There is evidence that the earliest retirement plans can be found in the public sector, dating as far back as the early Roman Empire. Fast forward to the 18th century in the United States of America. The Army and Navy began their pension plans as disability and severance pay, but by the 1800’s these turned into more formal retirement plans with Congress approved criteria. The Civil War had a major impact on military pensions with the imminent need of officers, soldiers, and other personnel to support the battles.
By the 1900’s states and local government began adopting defined benefit plans to offer to its employees. What began primarily with just public school teachers, police, and fire quickly spread into state government. Federal Government came into the picture with the Civil Service Retirement Act of 1920 after the end of World War I. And the private sector was also getting into the mix at this time. Companies like General Electric, Goodyear Tire, and Eastman Kodak were offering pensions to their workforce.
As we reached the end of the twentieth century, the funding of pensions began creating a major drain on public budgets and resources. Though in theory, these plans were supposed to be pre-funded to avoid any pay-out issues, it just wasn’t feasible. Our government, in the early 1900’s, did not predict the mass exodus of baby boomers, people actually living longer, and the volatility of the market/economy.
States and localities are taking serious measures to reform pensions, but many employees are still grandfathered into very lucrative pensions so we won’t begin seeing the real benefits of reform for some time. Employers are responsible to incorporate visibility measures into overtime, and other accepted compensation that increases pension pay-outs, to ensure there isn’t misconduct on the part of the employee.
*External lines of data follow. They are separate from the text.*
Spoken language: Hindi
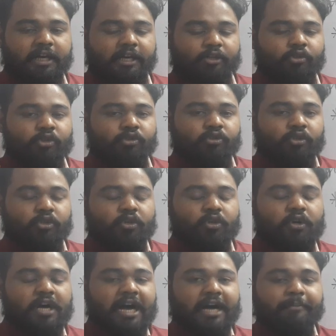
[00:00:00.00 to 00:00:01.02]
हेलो दोस्तों
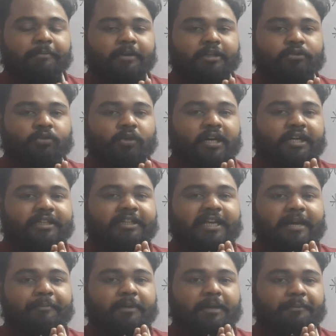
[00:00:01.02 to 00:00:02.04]
आपका स्वागत है
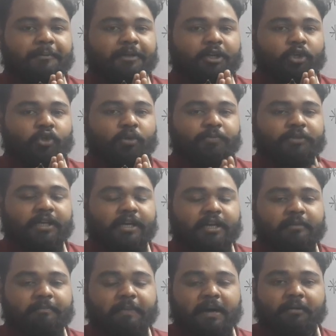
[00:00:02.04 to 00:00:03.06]
आपके अपने यूट्यूब
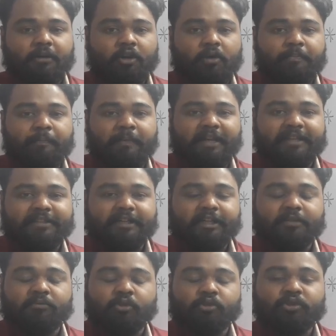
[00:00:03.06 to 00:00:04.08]
चैनल पावर ऑफ मैथ्स
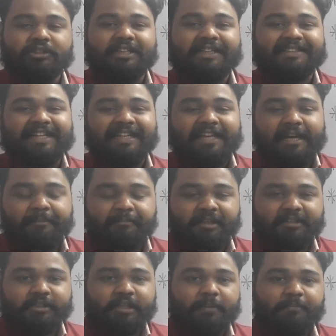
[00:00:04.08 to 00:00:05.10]
अकेडमी दोस्तों जैसा कि आपने
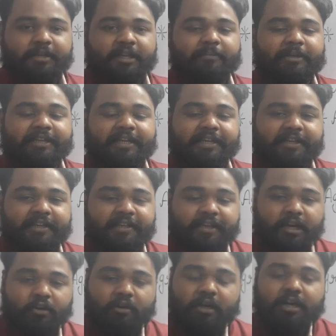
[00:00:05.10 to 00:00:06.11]
थंबनेल में देख ही
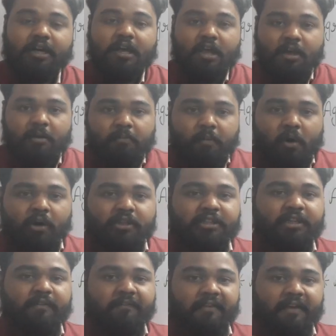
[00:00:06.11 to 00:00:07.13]
लिया होगा बहुत
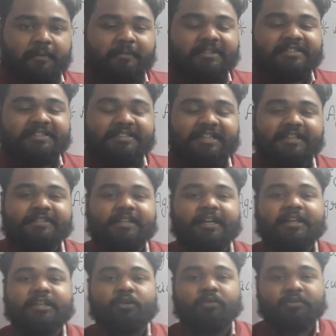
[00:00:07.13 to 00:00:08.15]
ही फेमस चर्चा
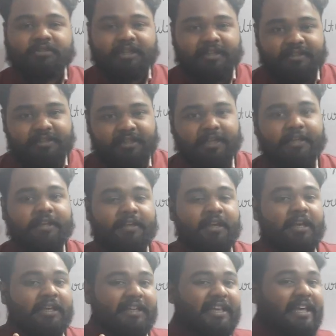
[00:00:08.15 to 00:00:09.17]
के क्वेश्चंस हैं
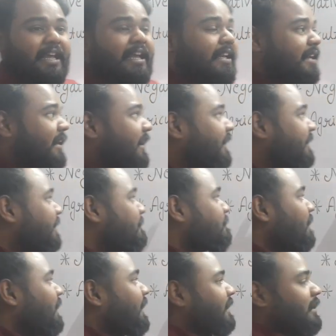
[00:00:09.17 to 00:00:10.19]
कि नेगेटिव
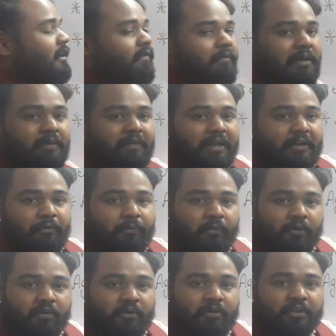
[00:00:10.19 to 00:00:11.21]
मार्किंग वन बाई
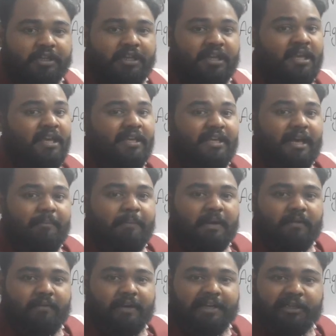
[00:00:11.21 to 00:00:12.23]
फोर होगी या
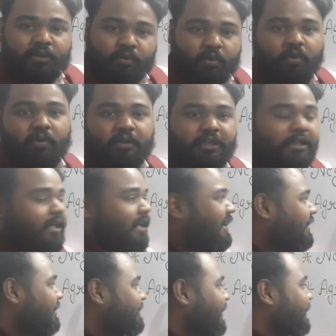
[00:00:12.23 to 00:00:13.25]
वन बाई टू होगी
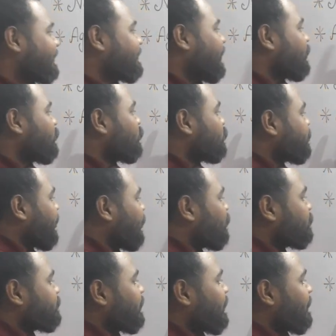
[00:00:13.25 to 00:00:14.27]
साथ ही साथ दूसरा
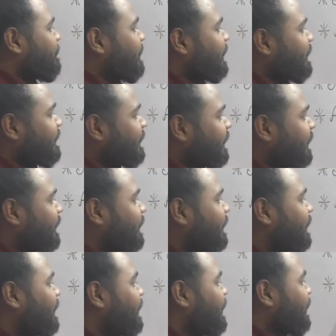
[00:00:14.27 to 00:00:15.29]
क्वेश्चन हमारा ये
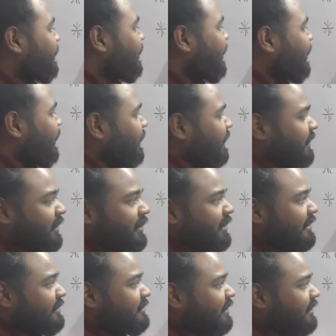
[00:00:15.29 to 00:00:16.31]
रहेगा कि
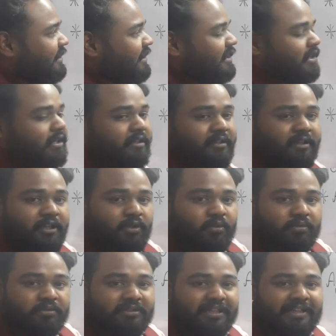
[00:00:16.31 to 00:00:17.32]
एग्रीकल्चर के कितने
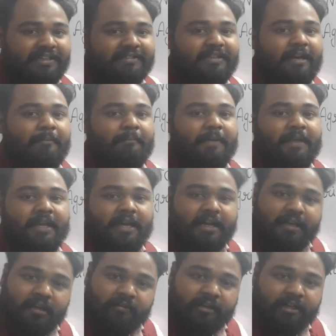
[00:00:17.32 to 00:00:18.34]
क्वेश्चन एग्जाम में
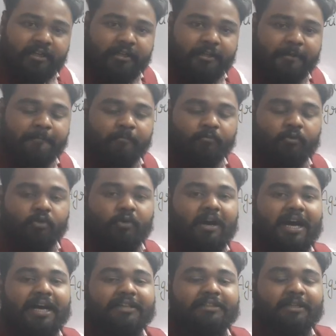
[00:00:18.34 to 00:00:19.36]
आने वाले हैं तो
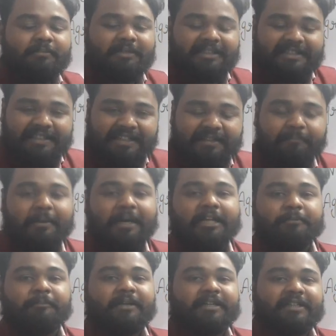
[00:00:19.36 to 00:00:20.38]
आज हम इसी
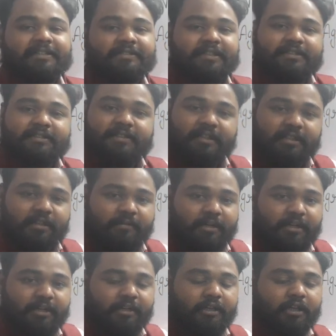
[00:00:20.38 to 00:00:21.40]
बात पर डिस्कस करने
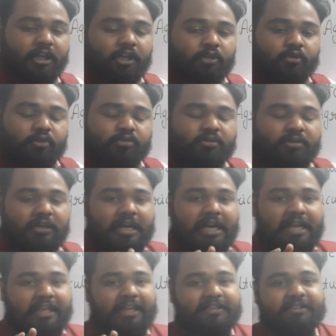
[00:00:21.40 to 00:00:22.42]
वाले हैं दोस्तों
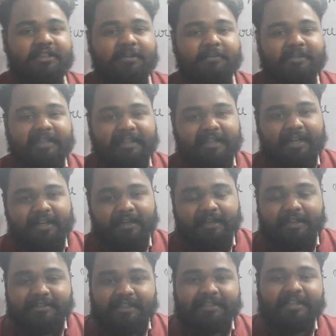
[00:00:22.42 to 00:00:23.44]
एक चीज़ हमेशा ध्यान
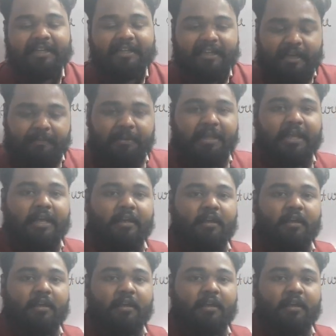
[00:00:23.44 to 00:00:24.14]
रखना जैसा कि अभी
Too much overtime is not only costly, but can result in fatigue issues which poses its own set of problems in itself.
The landscape of pensions has certainly changed since the inception of our country. Pensions provided employers with a way to recruit and retain workers and for a while that made sense. But longevity at one organization is becoming scarce as employees want to move up the career ladder and realize moving to another organization is the only way to accomplish that. This is an opportunity for public sector to rethink benefits and look for ways to make good use of the limited time an employee will be there as pensions are no longer a lure.